Whilst peer assessment may seem like the ‘silver bullet’ of assessment
and feedback for students, there are significant criticisms of it as a technique.
One of the most important is that peer review at undergraduate level can be an example of the ‘blind leading the blind’ (Carlson and Berry, 2007).
This suggests that students who have misconceptions relating to the work propagate these misconceptions to other students and therefore damage others’
learning. Other criticisms are that students have bias during the peer marking process. They often will be more generous to their colleagues and sometimes do not take the assessment process seriously. Whilst some students accept peer feedback as being valuable some of the more cynical complain that they are ‘paying’ to be taught by experienced lecturers and want their feedback to come from them. This complaint alludes to the conception that Higher Education is becoming more and more consumer driven (Rowe and Wood, 2007; Dochy and McDowell, 1997).
Within the context of programming, peer assessment fits particularly well.
An example of a similar technique being used in industry comes from the agile methods of software development, which utilise the technique of pair programming to increase accuracy of source code developed. This technique involves two programmers sharing one computer and having to negotiate and discuss the source code as it is written. One of the more important benefits of paired programming approaches and peer assessment is that they encourage the programmers to make the source code they write easily comprehensible, particularly as another programmer is going to have to understand the source code and give feedback on it immediately.
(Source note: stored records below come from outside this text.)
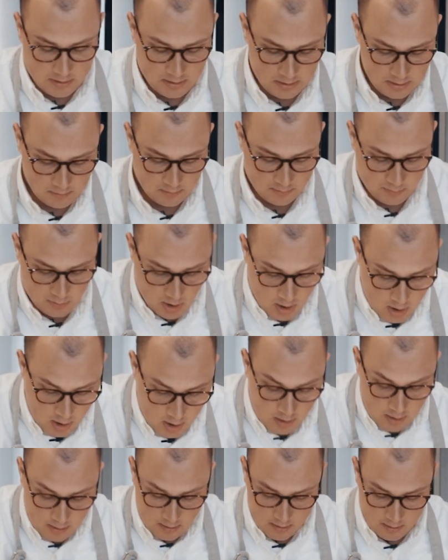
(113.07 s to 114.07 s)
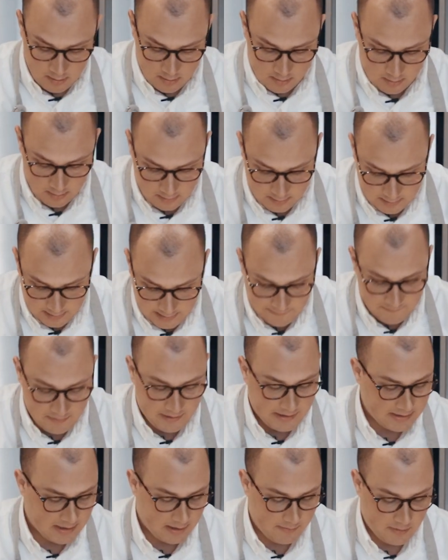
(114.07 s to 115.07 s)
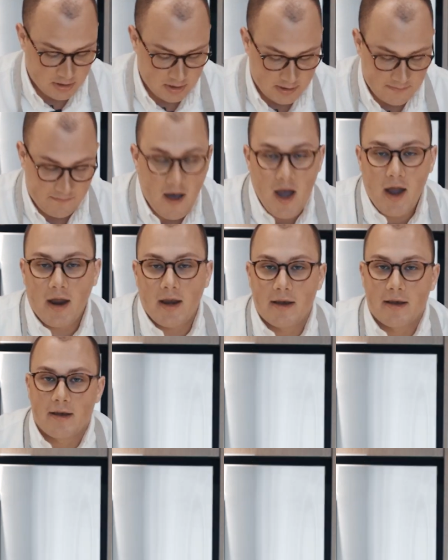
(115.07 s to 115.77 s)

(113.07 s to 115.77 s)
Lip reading: it into a ball, everything is going to be just fine.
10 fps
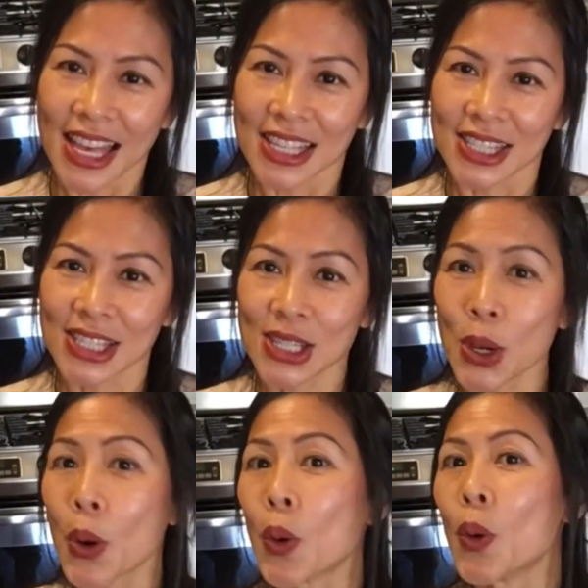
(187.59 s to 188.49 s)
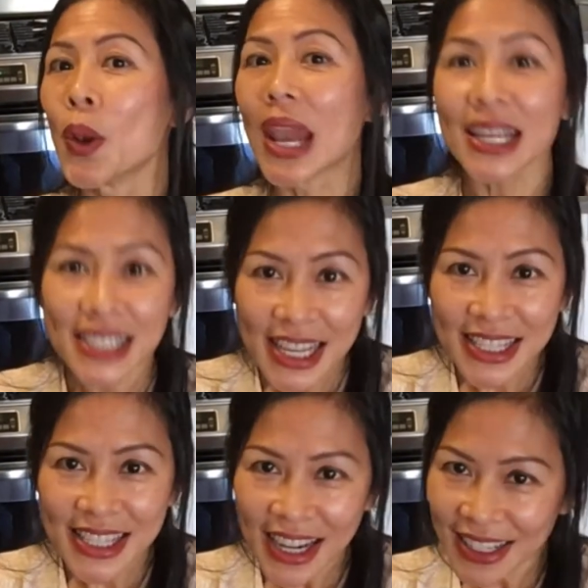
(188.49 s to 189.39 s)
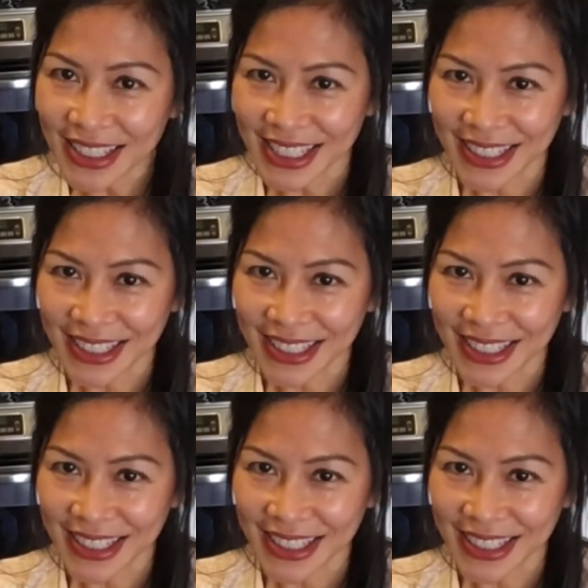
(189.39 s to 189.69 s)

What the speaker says: So let's get started.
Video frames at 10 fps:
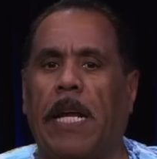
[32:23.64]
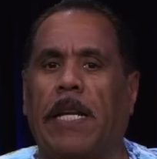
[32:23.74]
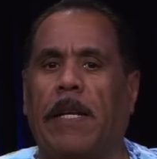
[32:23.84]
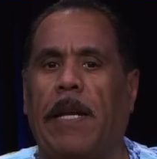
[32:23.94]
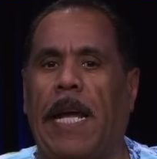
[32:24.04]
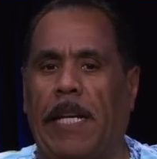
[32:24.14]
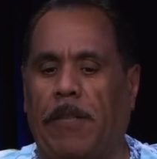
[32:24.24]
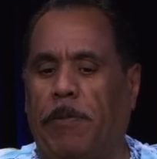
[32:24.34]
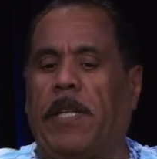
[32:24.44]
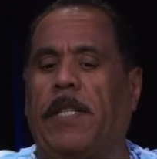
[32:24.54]
Great. And
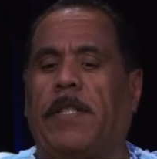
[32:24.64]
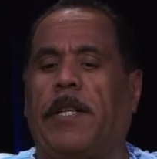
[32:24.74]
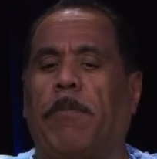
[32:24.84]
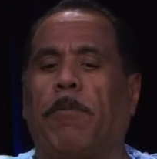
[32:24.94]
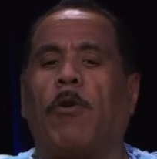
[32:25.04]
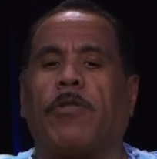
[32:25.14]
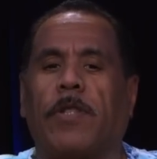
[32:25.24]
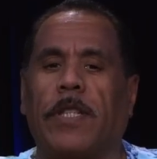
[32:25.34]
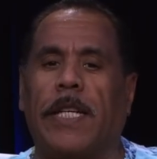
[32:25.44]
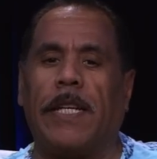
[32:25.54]
it's because it
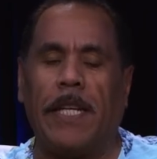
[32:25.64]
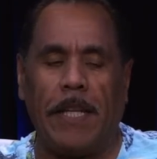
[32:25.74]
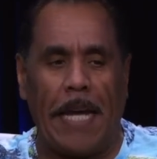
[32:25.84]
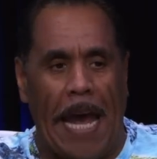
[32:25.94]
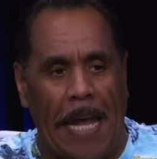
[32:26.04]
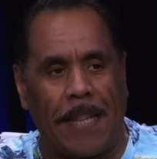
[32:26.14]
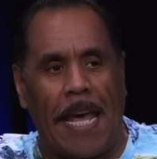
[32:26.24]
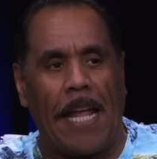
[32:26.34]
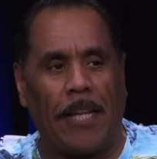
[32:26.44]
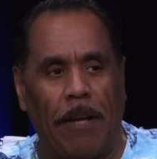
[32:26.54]
emotionally, at
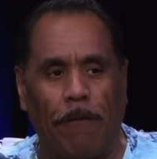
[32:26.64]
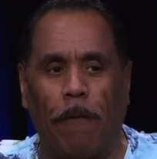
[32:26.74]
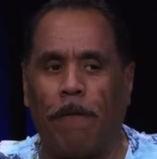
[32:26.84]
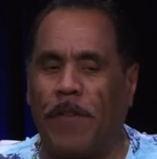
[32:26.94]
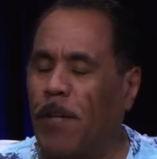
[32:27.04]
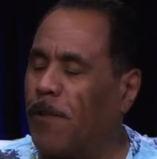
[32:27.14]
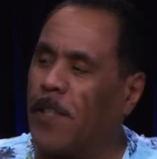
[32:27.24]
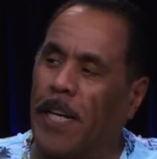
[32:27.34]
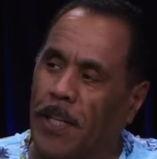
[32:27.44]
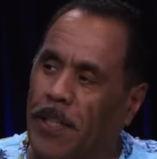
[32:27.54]
that level, feels
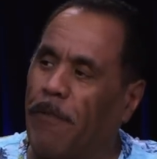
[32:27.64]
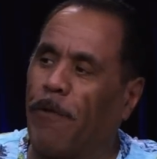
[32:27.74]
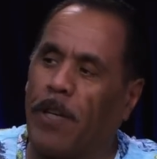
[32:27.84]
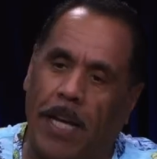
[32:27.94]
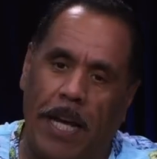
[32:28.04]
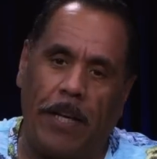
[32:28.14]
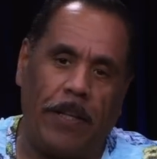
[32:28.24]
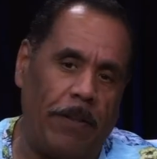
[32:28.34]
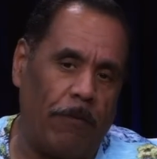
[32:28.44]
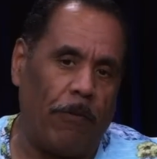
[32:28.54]
like a different
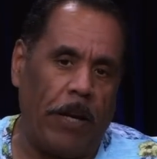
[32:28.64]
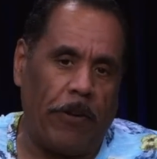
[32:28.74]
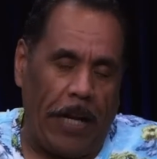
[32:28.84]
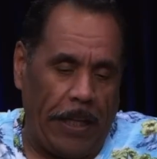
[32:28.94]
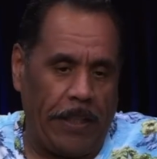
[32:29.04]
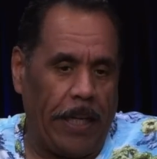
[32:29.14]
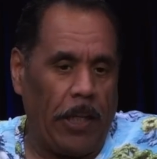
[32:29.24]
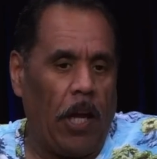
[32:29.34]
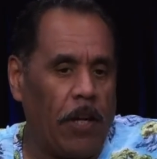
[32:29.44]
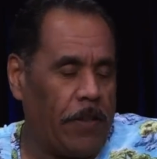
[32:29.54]
kind of record. I like to get
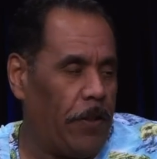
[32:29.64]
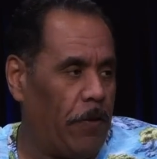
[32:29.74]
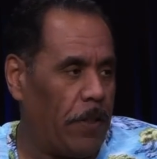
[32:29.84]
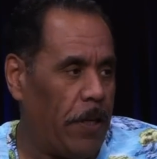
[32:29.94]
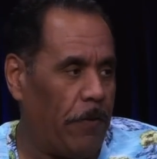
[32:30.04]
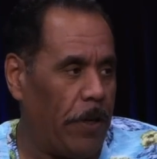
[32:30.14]
lost in those kind of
Tools to support peer assessment in programming courses have been developed and are sometimes used to assess learning outcomes in a summative way. A majority of these tools permit students to fill out an online proforma sheet for one of their peers. Various mechanisms have been used to ensure that the feedback delivered in a peer assessment situation is fair including taking the standard deviation of particular students marks and putting a summative weighting towards accuracy of peer marking (Sitthiworachart and Joy, 2008). That is, the student marking will be assessed on how appropriate
their marks are. In most usages of peer assessment students are given some form of rubric to support them (Carlson and Berry, 2007).